* What the exercise asks
Could you print every line from the first one of the records below through the line containing "(27.29 s to 30.73 s)", with both included and nothing else?

**** Material supplied ****

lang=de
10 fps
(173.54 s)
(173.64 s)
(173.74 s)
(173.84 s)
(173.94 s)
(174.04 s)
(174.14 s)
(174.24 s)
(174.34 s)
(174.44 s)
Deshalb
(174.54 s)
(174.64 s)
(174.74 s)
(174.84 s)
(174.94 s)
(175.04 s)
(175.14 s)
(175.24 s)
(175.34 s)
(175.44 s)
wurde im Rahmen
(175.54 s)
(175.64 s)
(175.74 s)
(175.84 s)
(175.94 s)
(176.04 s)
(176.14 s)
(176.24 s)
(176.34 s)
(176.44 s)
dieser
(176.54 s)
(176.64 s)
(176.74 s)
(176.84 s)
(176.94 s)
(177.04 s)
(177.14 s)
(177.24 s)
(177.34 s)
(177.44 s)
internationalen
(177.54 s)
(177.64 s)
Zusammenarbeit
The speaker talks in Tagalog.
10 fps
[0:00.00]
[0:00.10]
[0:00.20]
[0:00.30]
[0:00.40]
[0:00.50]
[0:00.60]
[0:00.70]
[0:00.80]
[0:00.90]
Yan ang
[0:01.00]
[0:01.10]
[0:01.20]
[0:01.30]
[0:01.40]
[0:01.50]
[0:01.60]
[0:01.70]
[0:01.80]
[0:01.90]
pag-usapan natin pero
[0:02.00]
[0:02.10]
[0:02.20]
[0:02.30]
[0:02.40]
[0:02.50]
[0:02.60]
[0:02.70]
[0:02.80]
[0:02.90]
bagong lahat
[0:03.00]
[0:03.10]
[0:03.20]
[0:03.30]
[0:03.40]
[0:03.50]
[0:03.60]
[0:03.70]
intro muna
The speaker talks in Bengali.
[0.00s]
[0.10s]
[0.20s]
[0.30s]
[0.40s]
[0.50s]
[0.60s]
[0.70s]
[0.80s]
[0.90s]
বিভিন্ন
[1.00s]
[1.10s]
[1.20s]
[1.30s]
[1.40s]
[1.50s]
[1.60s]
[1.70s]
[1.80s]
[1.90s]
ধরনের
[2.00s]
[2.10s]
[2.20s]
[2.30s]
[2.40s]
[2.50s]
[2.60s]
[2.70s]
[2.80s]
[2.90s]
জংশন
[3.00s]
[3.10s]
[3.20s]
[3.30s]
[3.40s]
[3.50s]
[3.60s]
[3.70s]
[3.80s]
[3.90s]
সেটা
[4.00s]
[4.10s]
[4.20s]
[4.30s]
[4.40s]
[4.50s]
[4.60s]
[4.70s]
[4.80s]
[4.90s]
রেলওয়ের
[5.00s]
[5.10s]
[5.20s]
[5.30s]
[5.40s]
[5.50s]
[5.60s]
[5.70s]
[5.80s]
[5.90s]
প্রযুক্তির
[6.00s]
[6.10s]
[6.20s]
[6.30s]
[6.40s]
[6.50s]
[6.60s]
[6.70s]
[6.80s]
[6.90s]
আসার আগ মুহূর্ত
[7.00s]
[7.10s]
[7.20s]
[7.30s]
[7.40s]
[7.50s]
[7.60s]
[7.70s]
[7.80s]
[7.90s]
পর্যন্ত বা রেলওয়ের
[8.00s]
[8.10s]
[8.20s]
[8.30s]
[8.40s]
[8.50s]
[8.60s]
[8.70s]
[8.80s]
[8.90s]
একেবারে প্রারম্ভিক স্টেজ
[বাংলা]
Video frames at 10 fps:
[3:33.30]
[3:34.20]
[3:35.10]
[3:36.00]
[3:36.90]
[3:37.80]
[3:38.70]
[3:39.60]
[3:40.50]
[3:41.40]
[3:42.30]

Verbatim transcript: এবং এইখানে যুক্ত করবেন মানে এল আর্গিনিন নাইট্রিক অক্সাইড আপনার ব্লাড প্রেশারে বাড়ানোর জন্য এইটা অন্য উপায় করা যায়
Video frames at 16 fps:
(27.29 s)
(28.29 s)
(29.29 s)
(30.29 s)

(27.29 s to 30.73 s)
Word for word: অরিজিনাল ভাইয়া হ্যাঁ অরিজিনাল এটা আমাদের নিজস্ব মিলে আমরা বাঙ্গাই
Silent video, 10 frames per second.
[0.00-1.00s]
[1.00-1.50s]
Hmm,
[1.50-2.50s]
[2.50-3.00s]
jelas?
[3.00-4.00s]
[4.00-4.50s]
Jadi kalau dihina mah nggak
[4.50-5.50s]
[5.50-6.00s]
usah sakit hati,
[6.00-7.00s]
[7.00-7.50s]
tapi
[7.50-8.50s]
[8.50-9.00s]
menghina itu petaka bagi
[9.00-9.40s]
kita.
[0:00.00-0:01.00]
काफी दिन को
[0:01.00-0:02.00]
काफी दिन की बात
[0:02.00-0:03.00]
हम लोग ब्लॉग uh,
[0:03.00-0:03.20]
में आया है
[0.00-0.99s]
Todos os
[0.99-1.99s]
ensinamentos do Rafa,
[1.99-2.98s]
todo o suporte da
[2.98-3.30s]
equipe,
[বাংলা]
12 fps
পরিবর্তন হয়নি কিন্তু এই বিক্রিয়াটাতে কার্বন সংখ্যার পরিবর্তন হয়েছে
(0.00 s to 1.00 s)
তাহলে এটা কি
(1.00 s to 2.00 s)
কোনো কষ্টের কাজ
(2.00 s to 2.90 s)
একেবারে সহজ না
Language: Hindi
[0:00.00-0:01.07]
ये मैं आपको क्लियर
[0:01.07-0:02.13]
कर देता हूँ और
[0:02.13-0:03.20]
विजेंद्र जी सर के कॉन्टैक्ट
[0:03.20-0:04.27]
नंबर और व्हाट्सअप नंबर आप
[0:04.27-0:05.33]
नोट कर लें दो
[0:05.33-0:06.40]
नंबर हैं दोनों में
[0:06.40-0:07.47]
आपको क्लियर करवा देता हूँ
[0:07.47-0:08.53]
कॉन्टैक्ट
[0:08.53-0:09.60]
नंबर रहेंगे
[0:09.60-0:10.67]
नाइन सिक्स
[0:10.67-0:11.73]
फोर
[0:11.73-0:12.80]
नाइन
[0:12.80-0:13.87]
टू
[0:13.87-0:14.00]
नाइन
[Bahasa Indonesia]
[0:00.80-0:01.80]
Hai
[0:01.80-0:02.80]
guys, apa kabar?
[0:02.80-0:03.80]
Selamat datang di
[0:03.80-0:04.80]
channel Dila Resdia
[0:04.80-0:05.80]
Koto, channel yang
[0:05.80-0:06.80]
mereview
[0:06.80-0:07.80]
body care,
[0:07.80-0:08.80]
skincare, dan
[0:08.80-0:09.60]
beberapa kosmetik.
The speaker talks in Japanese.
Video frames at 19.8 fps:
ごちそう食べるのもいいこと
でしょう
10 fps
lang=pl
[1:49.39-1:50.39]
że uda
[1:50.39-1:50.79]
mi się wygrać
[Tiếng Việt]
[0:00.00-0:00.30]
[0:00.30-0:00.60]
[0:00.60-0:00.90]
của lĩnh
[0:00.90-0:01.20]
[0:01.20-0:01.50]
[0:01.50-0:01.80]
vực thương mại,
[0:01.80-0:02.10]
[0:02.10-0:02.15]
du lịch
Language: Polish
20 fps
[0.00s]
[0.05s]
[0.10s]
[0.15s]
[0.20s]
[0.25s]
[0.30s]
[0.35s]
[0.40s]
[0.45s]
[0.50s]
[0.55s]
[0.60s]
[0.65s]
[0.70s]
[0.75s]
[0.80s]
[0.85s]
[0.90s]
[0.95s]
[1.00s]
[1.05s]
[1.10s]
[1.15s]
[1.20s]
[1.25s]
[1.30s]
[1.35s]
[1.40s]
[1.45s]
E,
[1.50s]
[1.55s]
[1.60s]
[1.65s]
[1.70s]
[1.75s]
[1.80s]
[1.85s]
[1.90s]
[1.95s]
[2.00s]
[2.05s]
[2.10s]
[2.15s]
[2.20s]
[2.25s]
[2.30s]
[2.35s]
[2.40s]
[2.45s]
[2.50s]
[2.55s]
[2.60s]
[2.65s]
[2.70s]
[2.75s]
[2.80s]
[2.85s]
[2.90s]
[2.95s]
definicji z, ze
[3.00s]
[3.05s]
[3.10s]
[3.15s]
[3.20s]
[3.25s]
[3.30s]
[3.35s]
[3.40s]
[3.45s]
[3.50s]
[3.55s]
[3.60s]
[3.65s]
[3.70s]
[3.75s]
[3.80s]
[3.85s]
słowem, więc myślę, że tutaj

****

* Response to this task
lang=de
10 fps
(173.54 s)
(173.64 s)
(173.74 s)
(173.84 s)
(173.94 s)
(174.04 s)
(174.14 s)
(174.24 s)
(174.34 s)
(174.44 s)
Deshalb
(174.54 s)
(174.64 s)
(174.74 s)
(174.84 s)
(174.94 s)
(175.04 s)
(175.14 s)
(175.24 s)
(175.34 s)
(175.44 s)
wurde im Rahmen
(175.54 s)
(175.64 s)
(175.74 s)
(175.84 s)
(175.94 s)
(176.04 s)
(176.14 s)
(176.24 s)
(176.34 s)
(176.44 s)
dieser
(176.54 s)
(176.64 s)
(176.74 s)
(176.84 s)
(176.94 s)
(177.04 s)
(177.14 s)
(177.24 s)
(177.34 s)
(177.44 s)
internationalen
(177.54 s)
(177.64 s)
Zusammenarbeit
The speaker talks in Tagalog.
10 fps
[0:00.00]
[0:00.10]
[0:00.20]
[0:00.30]
[0:00.40]
[0:00.50]
[0:00.60]
[0:00.70]
[0:00.80]
[0:00.90]
Yan ang
[0:01.00]
[0:01.10]
[0:01.20]
[0:01.30]
[0:01.40]
[0:01.50]
[0:01.60]
[0:01.70]
[0:01.80]
[0:01.90]
pag-usapan natin pero
[0:02.00]
[0:02.10]
[0:02.20]
[0:02.30]
[0:02.40]
[0:02.50]
[0:02.60]
[0:02.70]
[0:02.80]
[0:02.90]
bagong lahat
[0:03.00]
[0:03.10]
[0:03.20]
[0:03.30]
[0:03.40]
[0:03.50]
[0:03.60]
[0:03.70]
intro muna
The speaker talks in Bengali.
[0.00s]
[0.10s]
[0.20s]
[0.30s]
[0.40s]
[0.50s]
[0.60s]
[0.70s]
[0.80s]
[0.90s]
বিভিন্ন
[1.00s]
[1.10s]
[1.20s]
[1.30s]
[1.40s]
[1.50s]
[1.60s]
[1.70s]
[1.80s]
[1.90s]
ধরনের
[2.00s]
[2.10s]
[2.20s]
[2.30s]
[2.40s]
[2.50s]
[2.60s]
[2.70s]
[2.80s]
[2.90s]
জংশন
[3.00s]
[3.10s]
[3.20s]
[3.30s]
[3.40s]
[3.50s]
[3.60s]
[3.70s]
[3.80s]
[3.90s]
সেটা
[4.00s]
[4.10s]
[4.20s]
[4.30s]
[4.40s]
[4.50s]
[4.60s]
[4.70s]
[4.80s]
[4.90s]
রেলওয়ের
[5.00s]
[5.10s]
[5.20s]
[5.30s]
[5.40s]
[5.50s]
[5.60s]
[5.70s]
[5.80s]
[5.90s]
প্রযুক্তির
[6.00s]
[6.10s]
[6.20s]
[6.30s]
[6.40s]
[6.50s]
[6.60s]
[6.70s]
[6.80s]
[6.90s]
আসার আগ মুহূর্ত
[7.00s]
[7.10s]
[7.20s]
[7.30s]
[7.40s]
[7.50s]
[7.60s]
[7.70s]
[7.80s]
[7.90s]
পর্যন্ত বা রেলওয়ের
[8.00s]
[8.10s]
[8.20s]
[8.30s]
[8.40s]
[8.50s]
[8.60s]
[8.70s]
[8.80s]
[8.90s]
একেবারে প্রারম্ভিক স্টেজ
[বাংলা]
Video frames at 10 fps:
[3:33.30]
[3:34.20]
[3:35.10]
[3:36.00]
[3:36.90]
[3:37.80]
[3:38.70]
[3:39.60]
[3:40.50]
[3:41.40]
[3:42.30]

Verbatim transcript: এবং এইখানে যুক্ত করবেন মানে এল আর্গিনিন নাইট্রিক অক্সাইড আপনার ব্লাড প্রেশারে বাড়ানোর জন্য এইটা অন্য উপায় করা যায়
Video frames at 16 fps:
(27.29 s)
(28.29 s)
(29.29 s)
(30.29 s)

(27.29 s to 30.73 s)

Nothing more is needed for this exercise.